Heaven and Hell - according to the Pope

In case anyone wants to know what the official teaching of the Catholic Church is on Heaven and Hell, here are some quotes from the Pope.

Hell is a place where sinners really do burn in an everlasting fire, and not just a religious symbol designed to galvanise the faithful.  Addressing a parish gathering in a northern suburb of Rome, Benedict XVI said that in the modern world many people, including some believers, had forgotten that if they failed to "admit blame and promise to sin no more", they risked "eternal damnation - the Inferno". Hell "really exists and is eternal, even if nobody talks about it much any more", he said.
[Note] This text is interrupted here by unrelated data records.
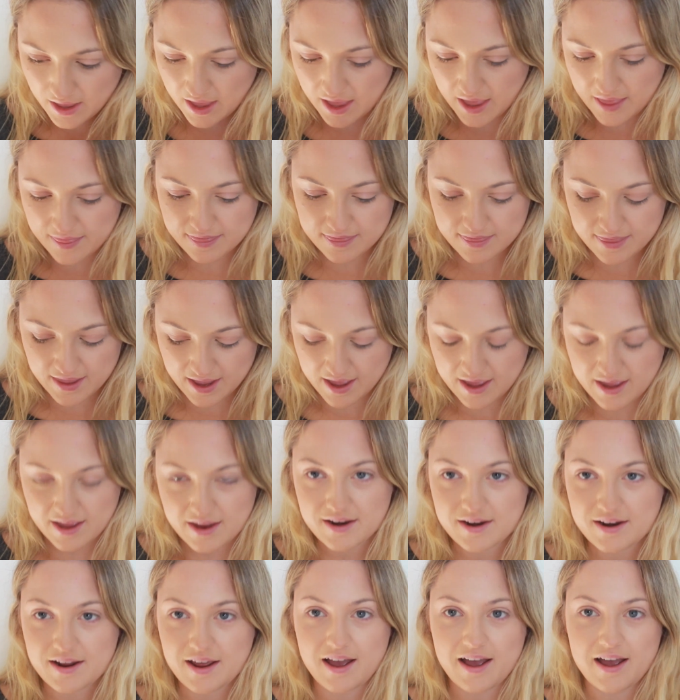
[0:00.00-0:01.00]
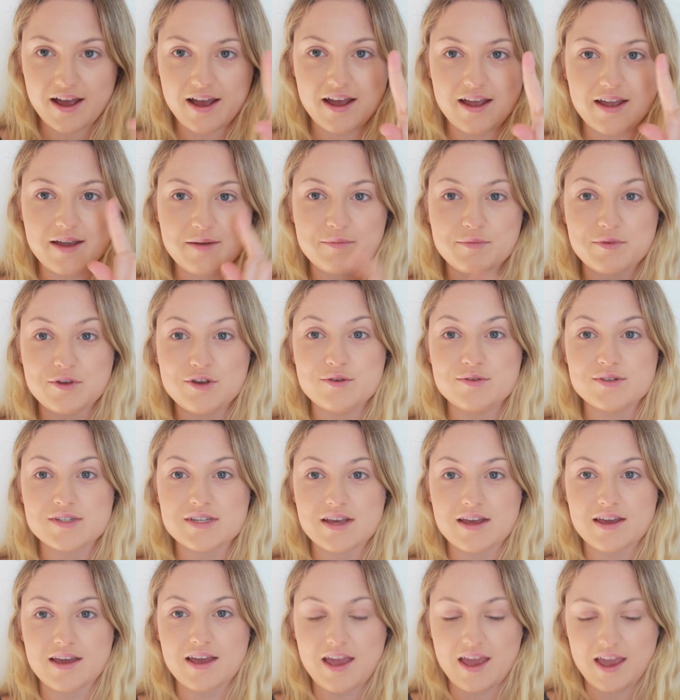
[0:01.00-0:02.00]
And then I'm
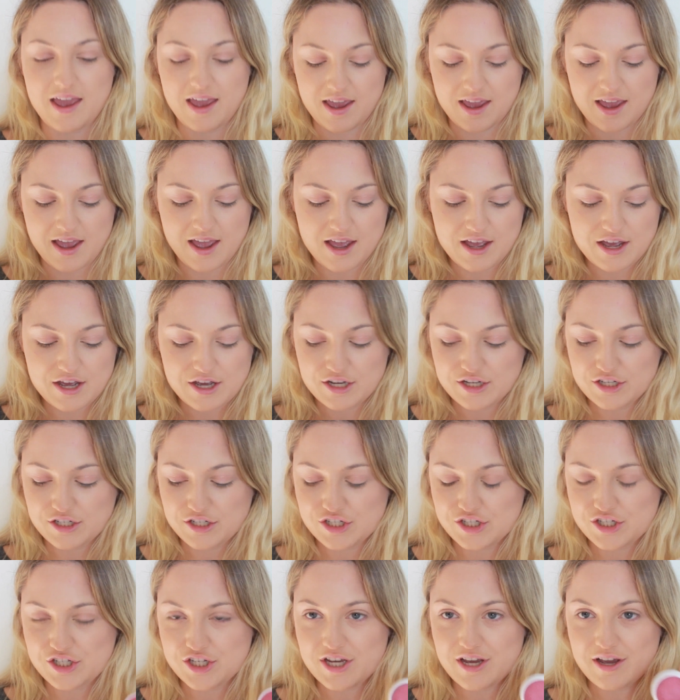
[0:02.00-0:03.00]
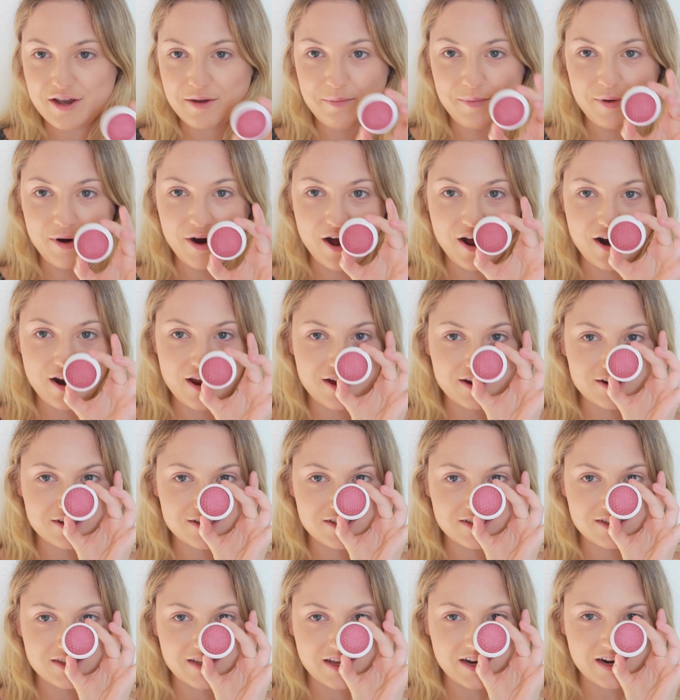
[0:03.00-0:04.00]
using a cheek
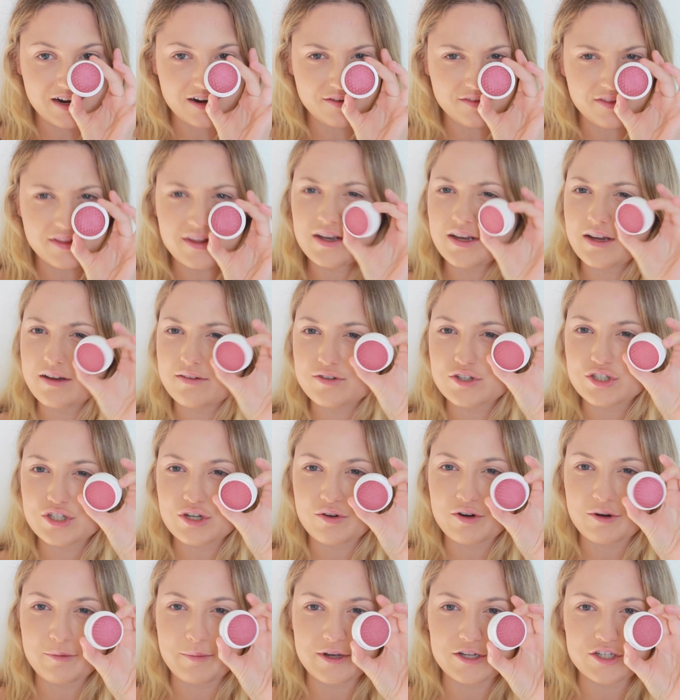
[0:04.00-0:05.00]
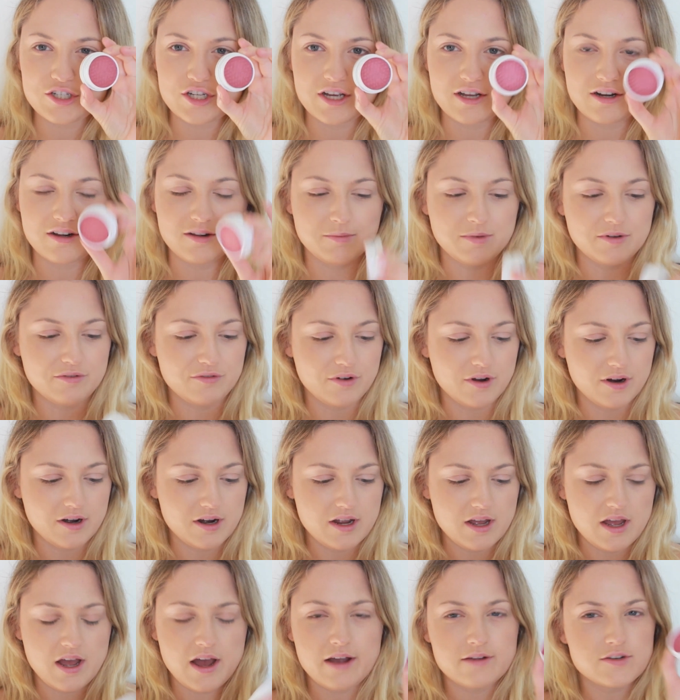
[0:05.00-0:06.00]
product that I don't think I've shown on my channel before.
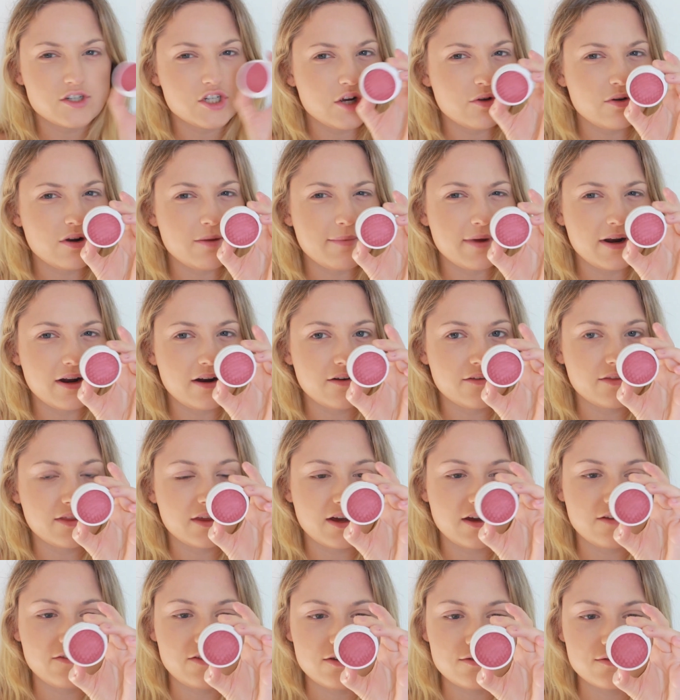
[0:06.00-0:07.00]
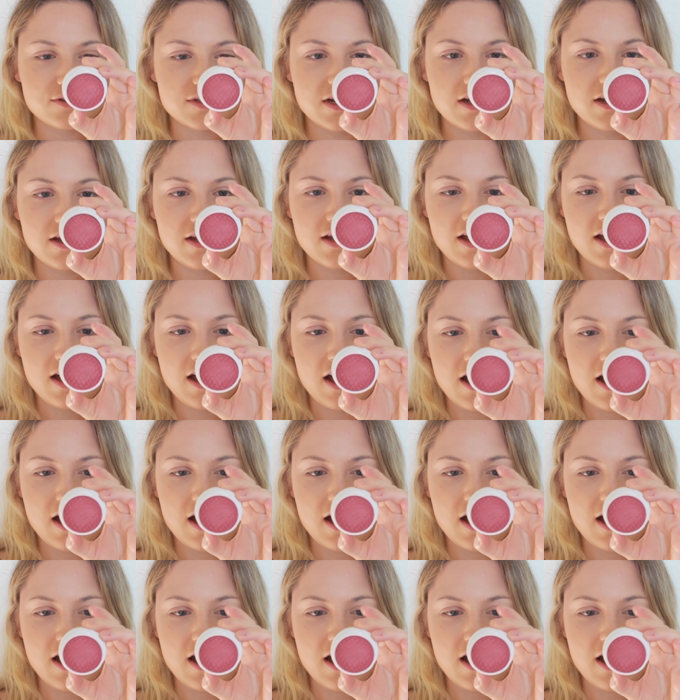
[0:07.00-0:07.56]
I've shown it, but I don't think I've used it.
heavenA spokesman said the Pope had wanted to reinforce the new Catholic catechism, which holds that Hell is a "state of eternal separation from God", to be understood "symbolically rather than physically".

Agostino Paravicini Bagliani, a Church historian, said that the Pope was "right to remind us that Hell is not something to be put on one side" as an inconvenient or embarrassing aspect of belief.

In 1999 Pope John Paul II declared that Heaven was "neither an abstraction nor a physical place in the clouds, but that fullness of communion with God which is the goal of human life." Hell, by contrast, was "the ultimate consequence of sin itself . . . Rather than a place, Hell indicates the state of those who freely and definitively separate themselves from God, the source of all life and joy".

In October the Pope indicated that limbo, supposed since medieval times to be a "halfway house" between Heaven and Hell, inhabited by unbaptised infants and holy men and women who lived before Christ, was "only a theological hypothesis" and not a "definitive truth of the faith".  There's some backpedalling for you.  Looks like the Church does change its teaching when it suits.

Just thought you'd like to know.

Let me translate:

  • Hell is eternal fire but not a physical fire -  I'm not sure this helps but that's what he said.  I suspect you are not meant to truly understand.
  • Heaven is a "fullness of communion with God".  If this is meant to be a reward for good behaviour, why bother?  I think I prefer the 70 virgins.